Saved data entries
☆ ☆ ☆ ☆ ☆ ☆ ☆

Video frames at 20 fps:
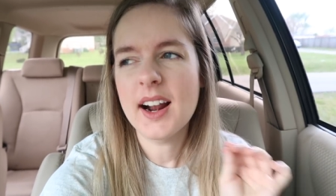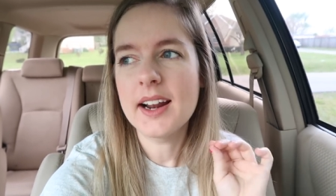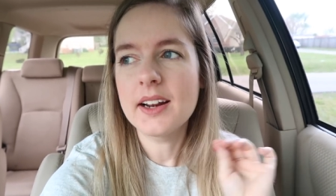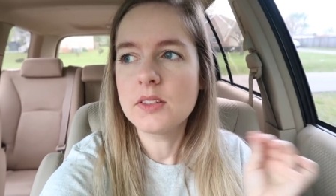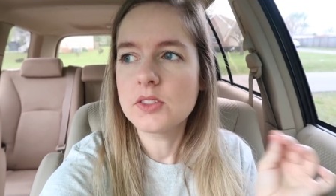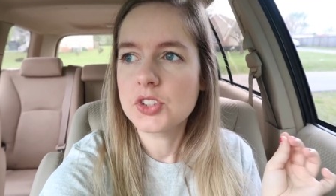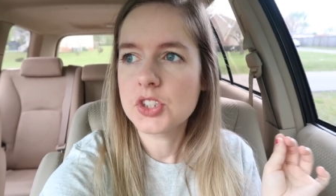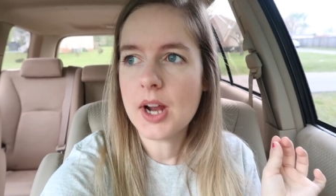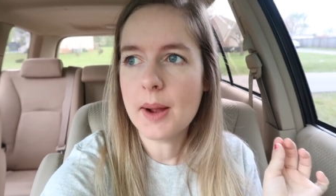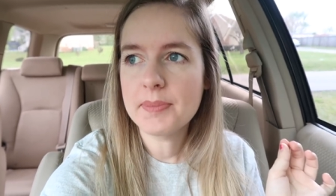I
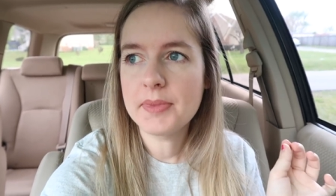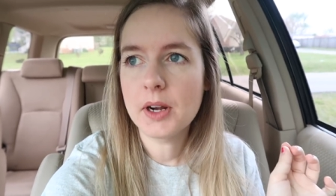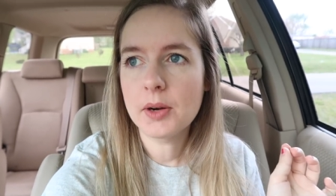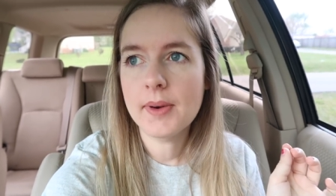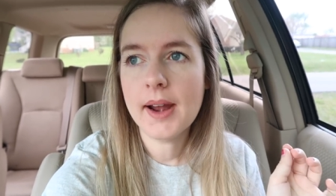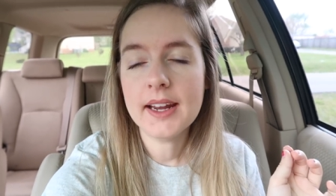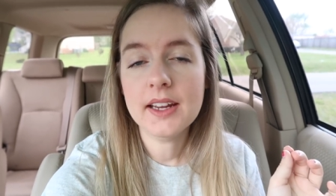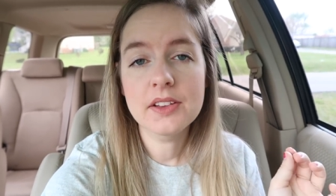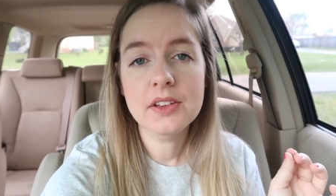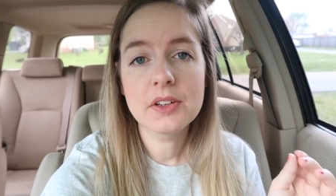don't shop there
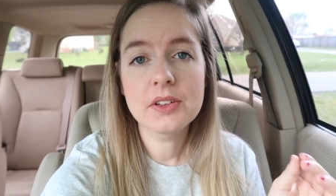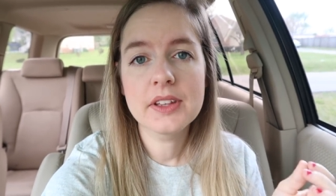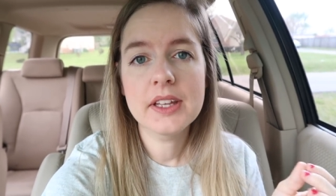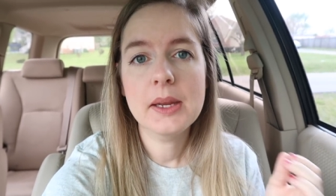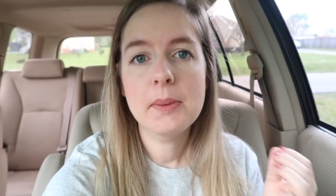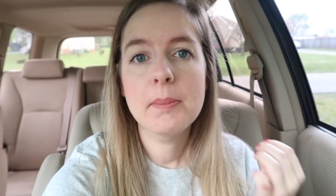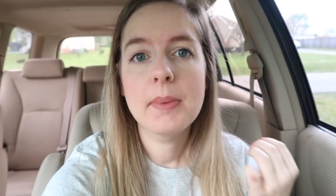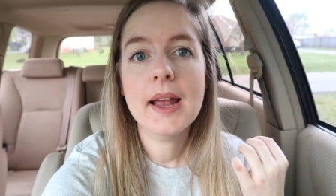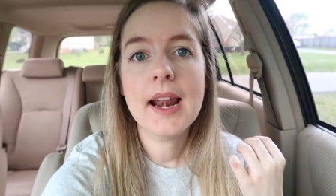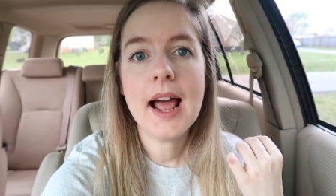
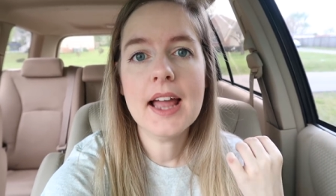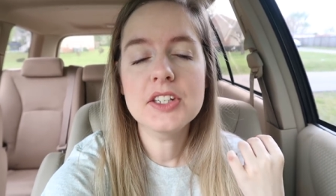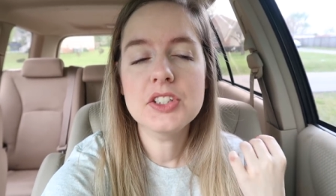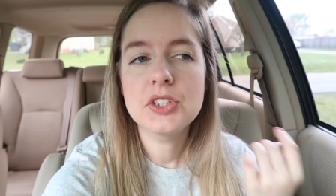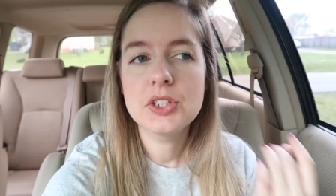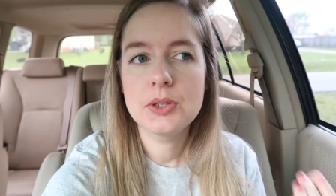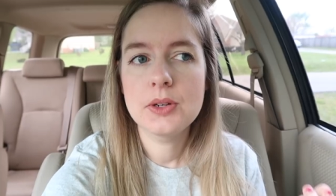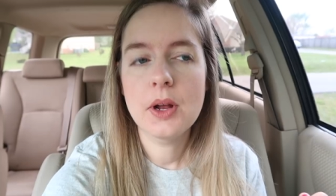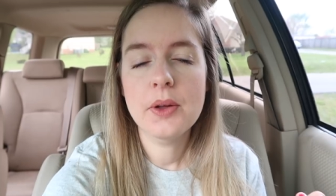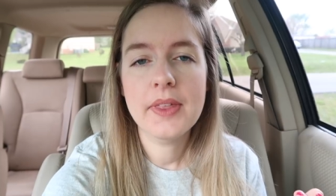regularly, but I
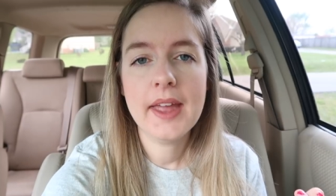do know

☆ ☆ ☆ ☆ ☆ ☆ ☆

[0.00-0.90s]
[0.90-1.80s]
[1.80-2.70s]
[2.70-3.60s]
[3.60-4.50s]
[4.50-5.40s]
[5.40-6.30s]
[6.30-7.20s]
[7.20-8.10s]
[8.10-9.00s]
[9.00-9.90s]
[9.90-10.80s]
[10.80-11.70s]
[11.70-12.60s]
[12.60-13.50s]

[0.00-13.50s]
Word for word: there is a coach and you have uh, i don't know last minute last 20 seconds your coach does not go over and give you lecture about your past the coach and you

☆ ☆ ☆ ☆ ☆ ☆ ☆

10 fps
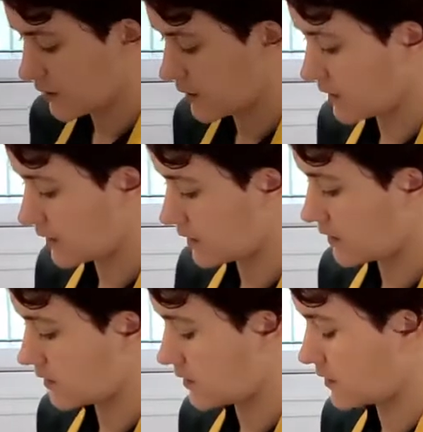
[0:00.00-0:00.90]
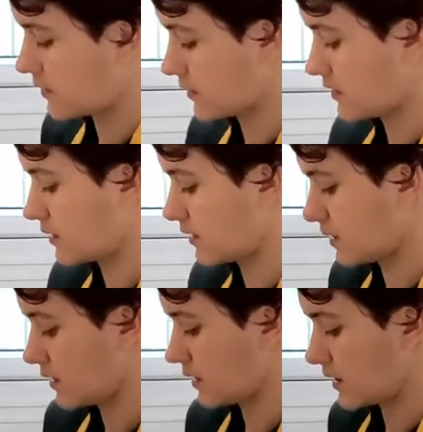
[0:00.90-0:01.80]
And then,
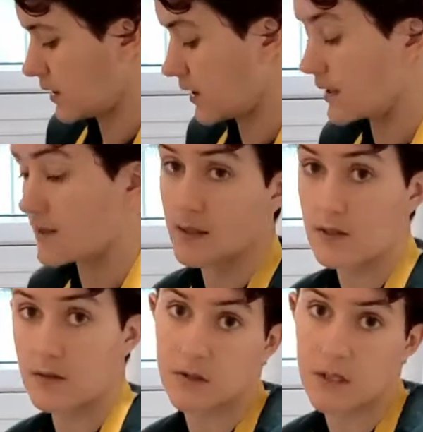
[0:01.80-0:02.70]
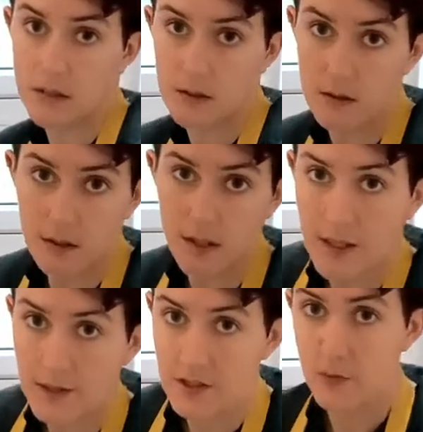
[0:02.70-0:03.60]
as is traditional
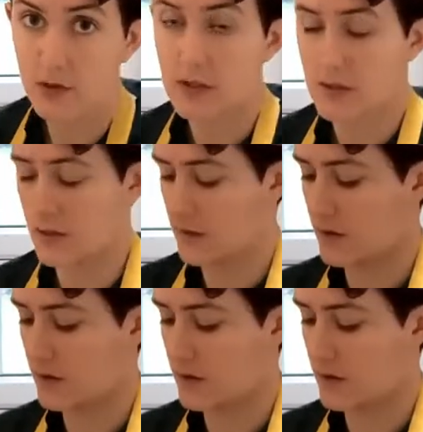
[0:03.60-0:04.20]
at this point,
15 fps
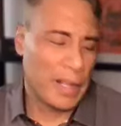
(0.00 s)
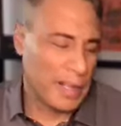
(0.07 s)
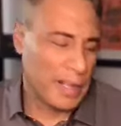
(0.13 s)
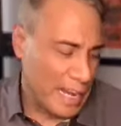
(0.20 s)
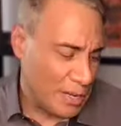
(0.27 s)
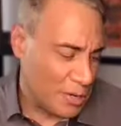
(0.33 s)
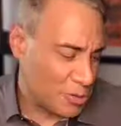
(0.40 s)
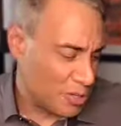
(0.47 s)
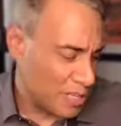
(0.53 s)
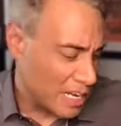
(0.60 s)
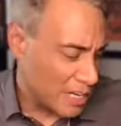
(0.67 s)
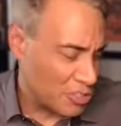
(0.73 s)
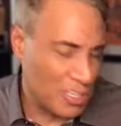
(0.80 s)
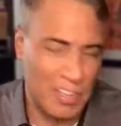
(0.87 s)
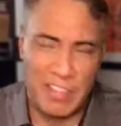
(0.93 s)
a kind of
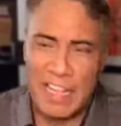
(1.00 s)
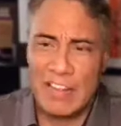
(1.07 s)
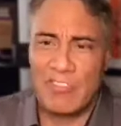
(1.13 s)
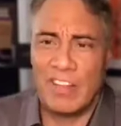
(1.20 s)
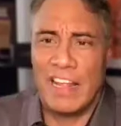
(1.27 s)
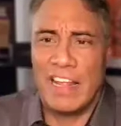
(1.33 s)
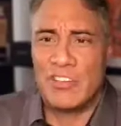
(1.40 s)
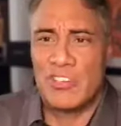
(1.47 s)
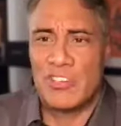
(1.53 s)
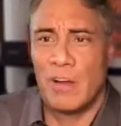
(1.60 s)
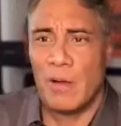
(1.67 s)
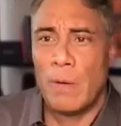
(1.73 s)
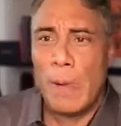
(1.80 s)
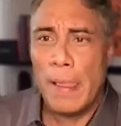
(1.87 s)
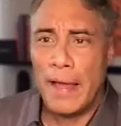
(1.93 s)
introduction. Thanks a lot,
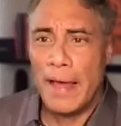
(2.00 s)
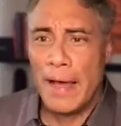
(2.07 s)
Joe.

☆ ☆ ☆ ☆ ☆ ☆ ☆

**Activity:**
Take the line above containing "[10.80-11.70s]", the line containing "Word for word: there", and all lines in between, and copy them exactly without anything else.

**Problem solution:**
[10.80-11.70s]
[11.70-12.60s]
[12.60-13.50s]

[0.00-13.50s]
Word for word: there is a coach and you have uh, i don't know last minute last 20 seconds your coach does not go over and give you lecture about your past the coach and you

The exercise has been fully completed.